#### Task prompt
Could you restate every entry word for word, minus the pictures?

### Source records

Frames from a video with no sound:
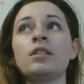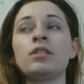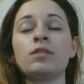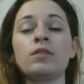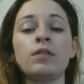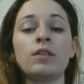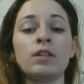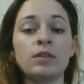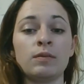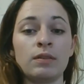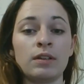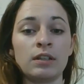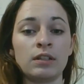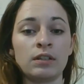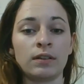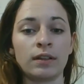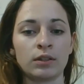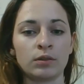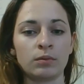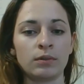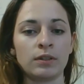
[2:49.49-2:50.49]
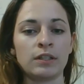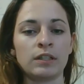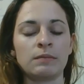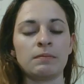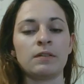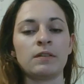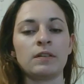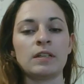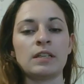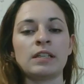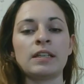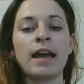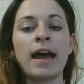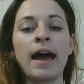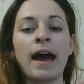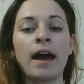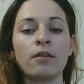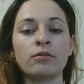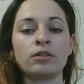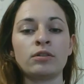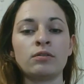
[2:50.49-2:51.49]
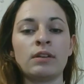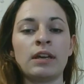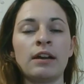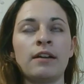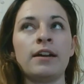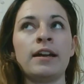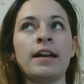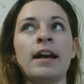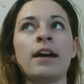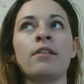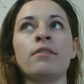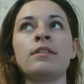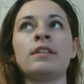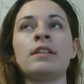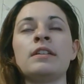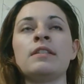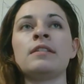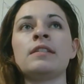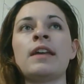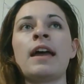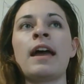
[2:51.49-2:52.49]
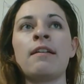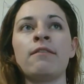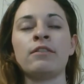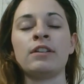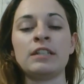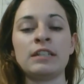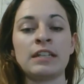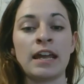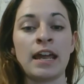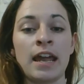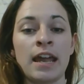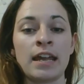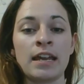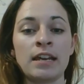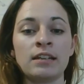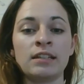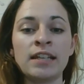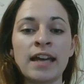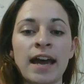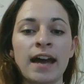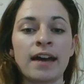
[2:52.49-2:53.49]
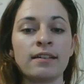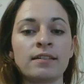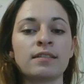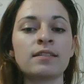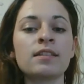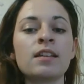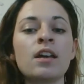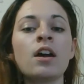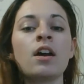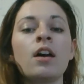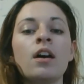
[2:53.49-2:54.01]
students with intellectual disabilities how to carry out these everyday tasks,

######

#### Answer below
Frames from a video with no sound:
[2:49.49-2:50.49]
[2:50.49-2:51.49]
[2:51.49-2:52.49]
[2:52.49-2:53.49]
[2:53.49-2:54.01]
students with intellectual disabilities how to carry out these everyday tasks,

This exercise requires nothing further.